- **EXERCISE PROMPT**
Output the entries exactly. Start at the first line, finish with the line containing "(1518.58 s)", and omit the pictures.

[Items listed in a dataset]
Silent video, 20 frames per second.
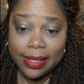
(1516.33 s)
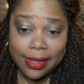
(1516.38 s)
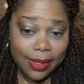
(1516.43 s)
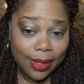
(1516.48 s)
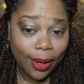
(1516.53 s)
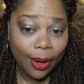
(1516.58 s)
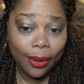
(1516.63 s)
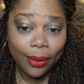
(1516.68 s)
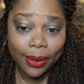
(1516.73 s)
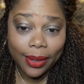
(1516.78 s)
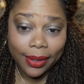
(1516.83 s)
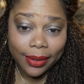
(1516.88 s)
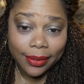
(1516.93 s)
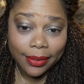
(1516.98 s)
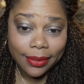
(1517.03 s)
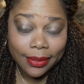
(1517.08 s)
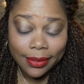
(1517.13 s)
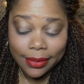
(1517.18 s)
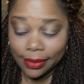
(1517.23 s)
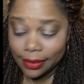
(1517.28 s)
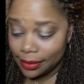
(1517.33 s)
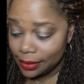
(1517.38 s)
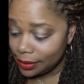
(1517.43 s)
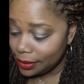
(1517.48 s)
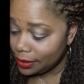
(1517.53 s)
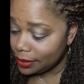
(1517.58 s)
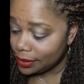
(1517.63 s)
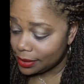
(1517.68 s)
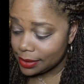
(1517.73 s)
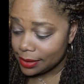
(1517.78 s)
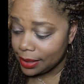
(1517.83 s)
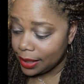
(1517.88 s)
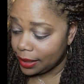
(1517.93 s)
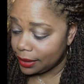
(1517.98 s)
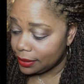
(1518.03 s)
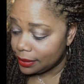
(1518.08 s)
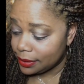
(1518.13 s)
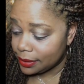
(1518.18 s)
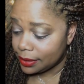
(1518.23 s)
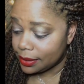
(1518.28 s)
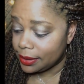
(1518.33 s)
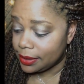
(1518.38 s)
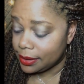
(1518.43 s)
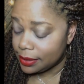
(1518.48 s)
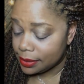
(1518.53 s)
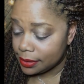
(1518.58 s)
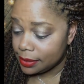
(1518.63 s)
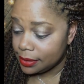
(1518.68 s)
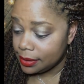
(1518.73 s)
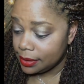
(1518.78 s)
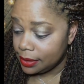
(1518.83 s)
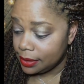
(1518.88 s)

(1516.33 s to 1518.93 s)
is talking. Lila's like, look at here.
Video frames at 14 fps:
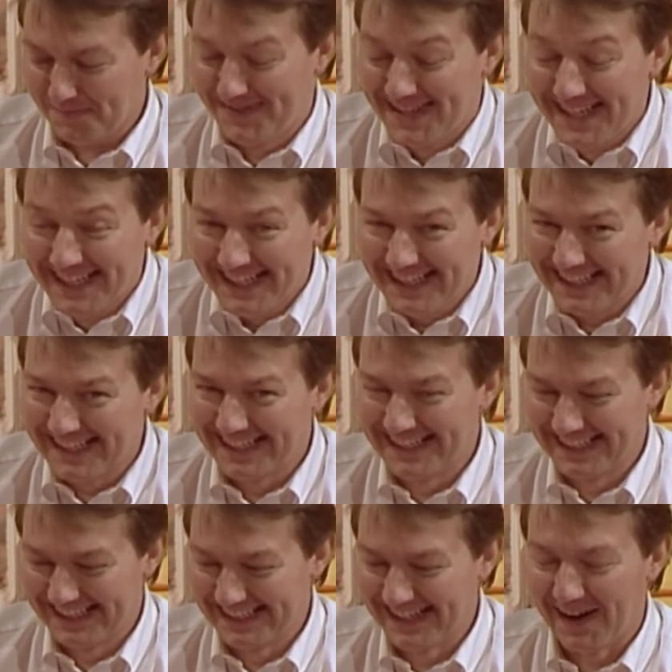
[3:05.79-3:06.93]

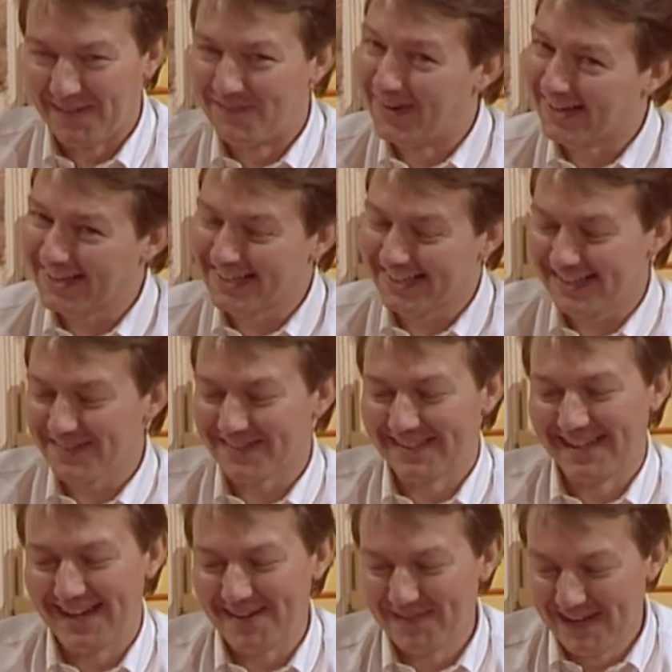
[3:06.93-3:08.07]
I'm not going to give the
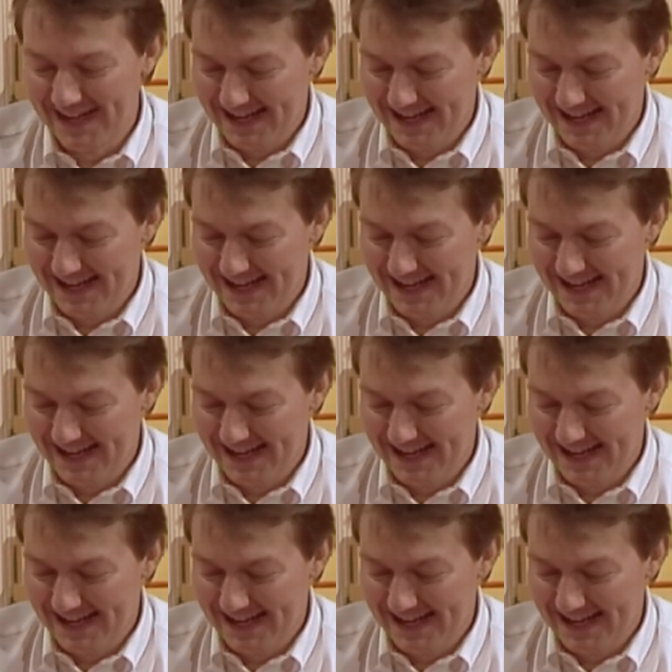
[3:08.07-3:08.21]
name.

- **EXERCISE RESPONSE**
Silent video, 20 frames per second.
(1516.33 s)
(1516.38 s)
(1516.43 s)
(1516.48 s)
(1516.53 s)
(1516.58 s)
(1516.63 s)
(1516.68 s)
(1516.73 s)
(1516.78 s)
(1516.83 s)
(1516.88 s)
(1516.93 s)
(1516.98 s)
(1517.03 s)
(1517.08 s)
(1517.13 s)
(1517.18 s)
(1517.23 s)
(1517.28 s)
(1517.33 s)
(1517.38 s)
(1517.43 s)
(1517.48 s)
(1517.53 s)
(1517.58 s)
(1517.63 s)
(1517.68 s)
(1517.73 s)
(1517.78 s)
(1517.83 s)
(1517.88 s)
(1517.93 s)
(1517.98 s)
(1518.03 s)
(1518.08 s)
(1518.13 s)
(1518.18 s)
(1518.23 s)
(1518.28 s)
(1518.33 s)
(1518.38 s)
(1518.43 s)
(1518.48 s)
(1518.53 s)
(1518.58 s)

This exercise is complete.